To say musician John Mayer is a fan of German technical brand Acronym would be an understatement.
Mayer, an avid collector of the brand known for its well-crafted, functional aesthetic, sat onstage with its co-chief executive officer Errolson Hugh as the two talked up Acronym’s latest collaboration with Nike, the Air VaporMax Moc 2. The panel, which took over a Thirties theater in Los Feliz Friday, is part of Nike’s weekend festivities around the Air VaporMax x Acronym’s global release that also includes a pop-up Nike Air Gallery featuring the work of local artists, along with workshops.
“I think a lot of people were expecting us to put zippers and buckles and magnetic parts,” Errolson said of design twists that have become synonymous with Acronym’s Nike collaborations. “When we did that on the previous three shoes, those were to change the behavior you had with the shoe to make it easier to put on and take off. But with this shoe, the way it works is so great that we didn’t really feel the need to. If we would have done it, then what that would have been was taking something technical and turning it into ornamentation. We really wanted to avoid that actually.”
Instead, the designer charged himself with doing something he said used a “completely different tool set,” a task that’s the norm for Hugh with any project.
“In terms of pushing things forward, that’s the way Acronym has evolved over time,” Hugh said. “It’s our job really to do that. We were talking earlier today about being broad and shallow or narrow and deep. It’s two different approaches to design and Acronym is definitely on the narrow but deep side. It’s not for everybody. It’s hard to get. It’s difficult to make, but because of those limitations you can explore something in a very extreme manner and that’s what we’ve become known for and it’s also what we’re good at.”
The unveiling of Acronym’s collaboration with Nike — of which Mayer also stars marketing materials for the shoe — had nothing to do with a nod to heritage as is the case for many sportswear firms today in trying to ride the wave of nostalgia.
Mayer applauded the VaporMax silhouette in general for the specific reason that it forges a new design reference.
“I love how there’s no previous context for this,” Mayer said. “There’s a context for Air Force 1. It means something. It’s related to whose worn it, what it means, what division of lifestyle is that. When I first saw the VaporMax, I was like ‘Oh, this isn’t anybody’s yet. This can be applied in any way.’ It still is a very young silhouette that, because it doesn’t have a history as you put it on before you leave the house, you’re not saying ‘Is this too blank? Is this too that?’”
Mayer, who was wearing an Acronym jacket from 2009, pointed to the garment and its pairing with the new VaporMax as the sign of what he said is a great designer.
“This isn’t even out yet and this is almost 10 years old, and they look like they came out on the same day, right?” Mayer said pointing to his outfit.
The ability to think beyond what works and what doesn’t is part of the process and why, in cases of sneaker collaborations, the recasting of a classic — or even something new — oftentimes can polarize a community. That happens, Mayer pointed out, with any designer or artist’s vision and what he called the calibration time between when something is released and when an individual necessarily “gets” the vision.

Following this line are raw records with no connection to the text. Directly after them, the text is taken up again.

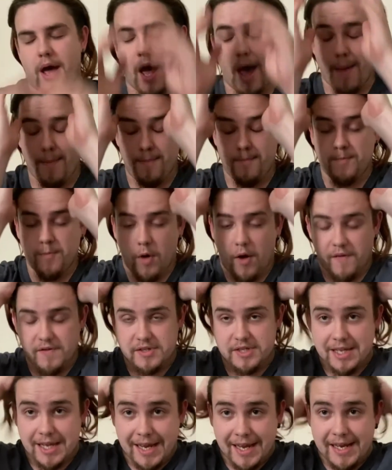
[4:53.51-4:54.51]

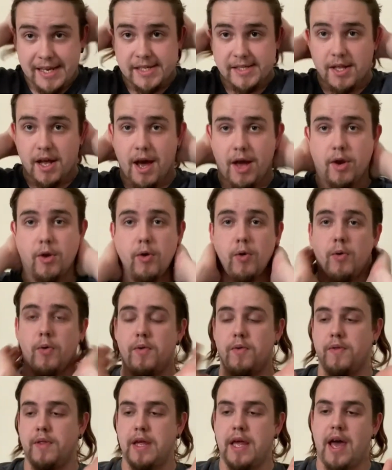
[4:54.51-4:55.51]
Obviously, he's done
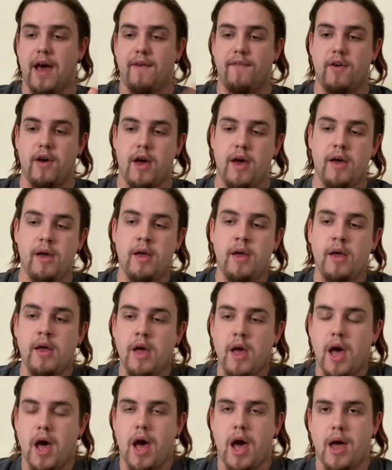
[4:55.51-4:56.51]
all the other
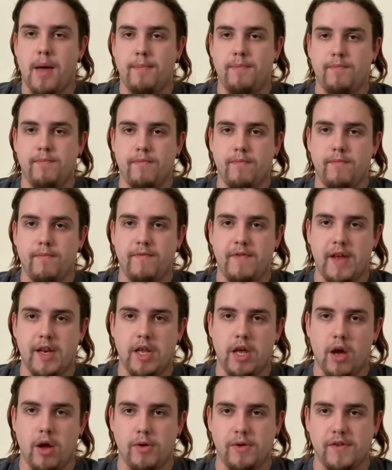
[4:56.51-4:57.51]

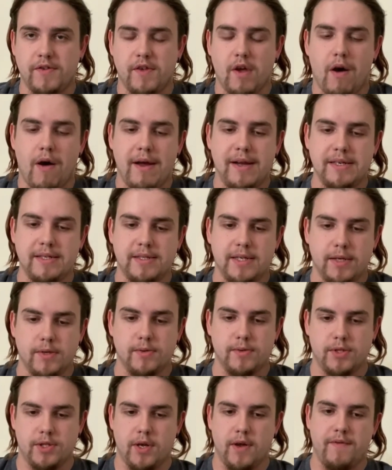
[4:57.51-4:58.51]
video designs and
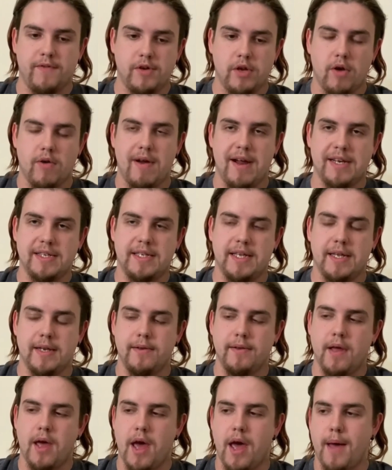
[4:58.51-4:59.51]
also the
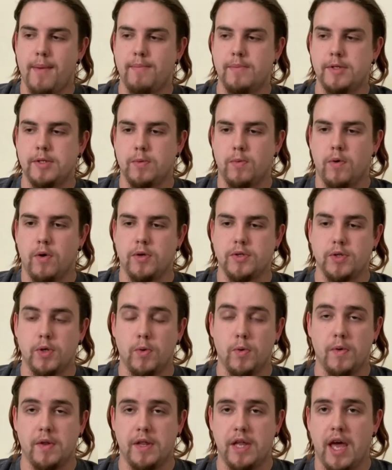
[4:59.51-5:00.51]
directing towards
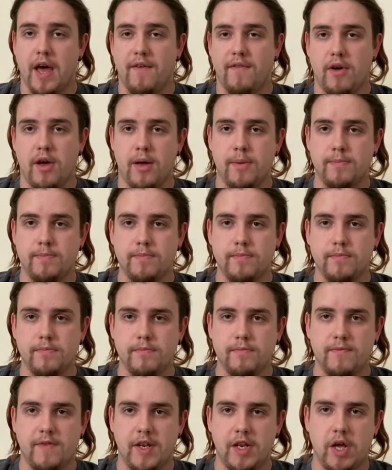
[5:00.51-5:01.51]
all the other
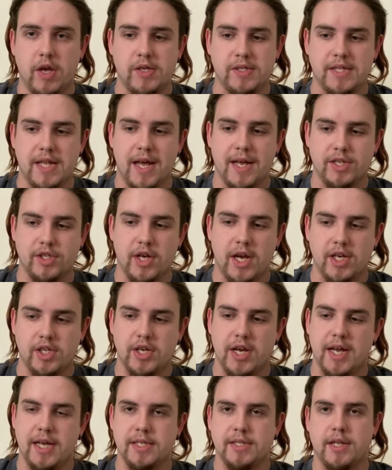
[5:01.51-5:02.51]
videos that JJ
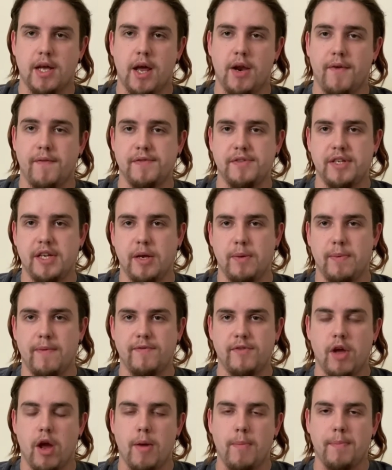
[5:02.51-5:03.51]
has done, obviously
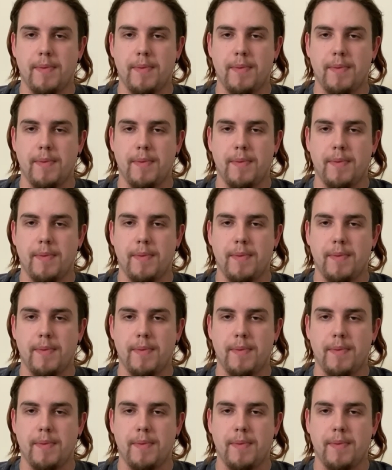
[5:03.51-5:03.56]
with Don't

“It’s this balance. People want something that they identify as familiar but they don’t want something that is identical and there’s this gap between what you’ve seen before and what you haven’t seen before,” he said. “I imagine if you ask people to quantify how far do you want that gap to go, because you don’t want to see what you already know but you don’t want to see things that you can’t relate to. What you want to do is trust the people who you admire to do some of the thinking ahead of time and say ‘Look, I figured out a way for the next part of this. Come with me.’”
Saturday perhaps provided a good indication of just how long it’s taken the market to “get” Hugh’s vision with the VaporMax Moc 2: The shoes, which were initially released that day exclusively online at Acronym, were already sold out by morning.